### Required action
Leave every picture out. Set down all the lines below exactly.
** Records to process follows **
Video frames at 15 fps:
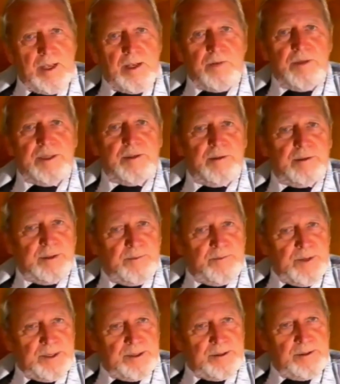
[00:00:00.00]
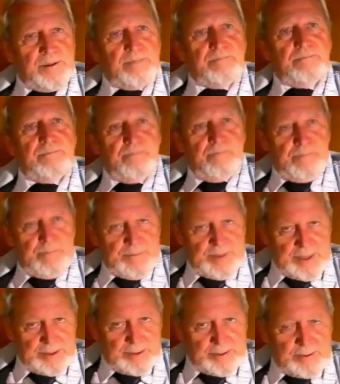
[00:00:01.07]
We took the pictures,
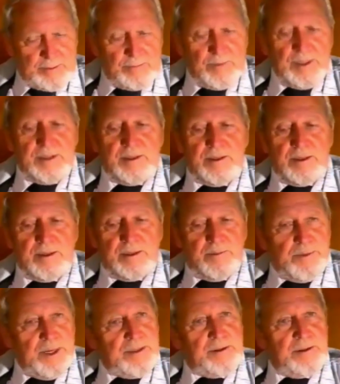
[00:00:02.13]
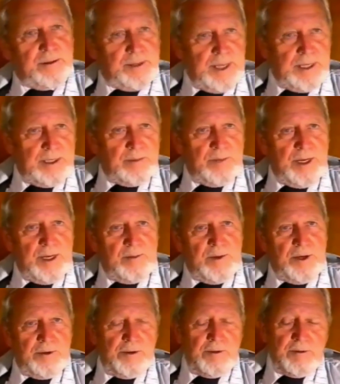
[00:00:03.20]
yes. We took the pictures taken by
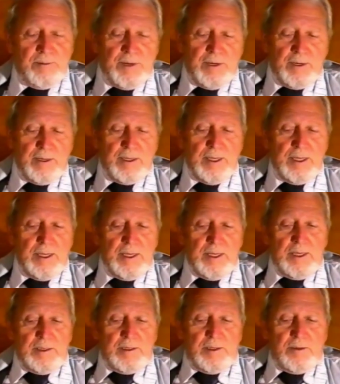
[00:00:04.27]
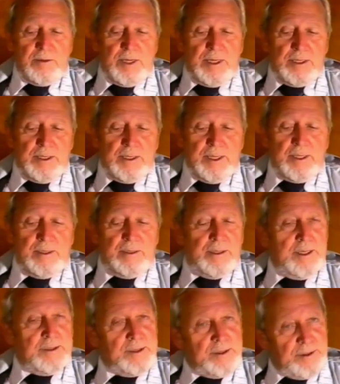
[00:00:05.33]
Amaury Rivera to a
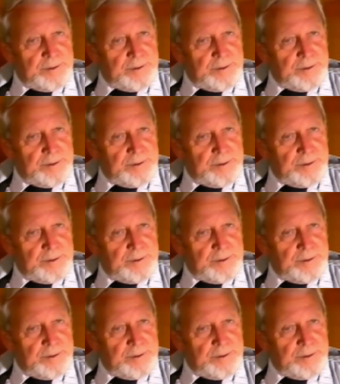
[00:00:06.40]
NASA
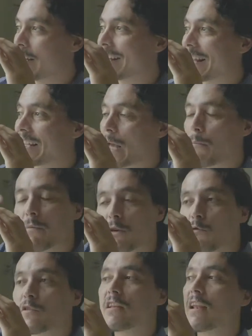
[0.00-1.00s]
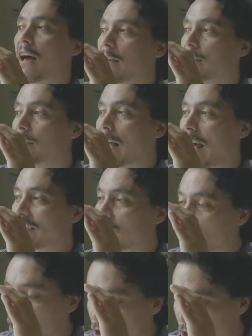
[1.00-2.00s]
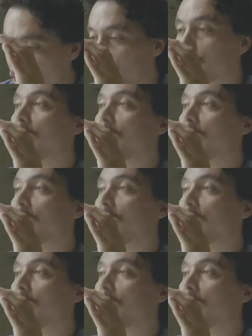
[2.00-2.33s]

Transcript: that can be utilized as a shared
** End of Records to process **
### Finished task
Video frames at 15 fps:
[00:00:00.00]
[00:00:01.07]
We took the pictures,
[00:00:02.13]
[00:00:03.20]
yes. We took the pictures taken by
[00:00:04.27]
[00:00:05.33]
Amaury Rivera to a
[00:00:06.40]
NASA
[0.00-1.00s]
[1.00-2.00s]
[2.00-2.33s]

Transcript: that can be utilized as a shared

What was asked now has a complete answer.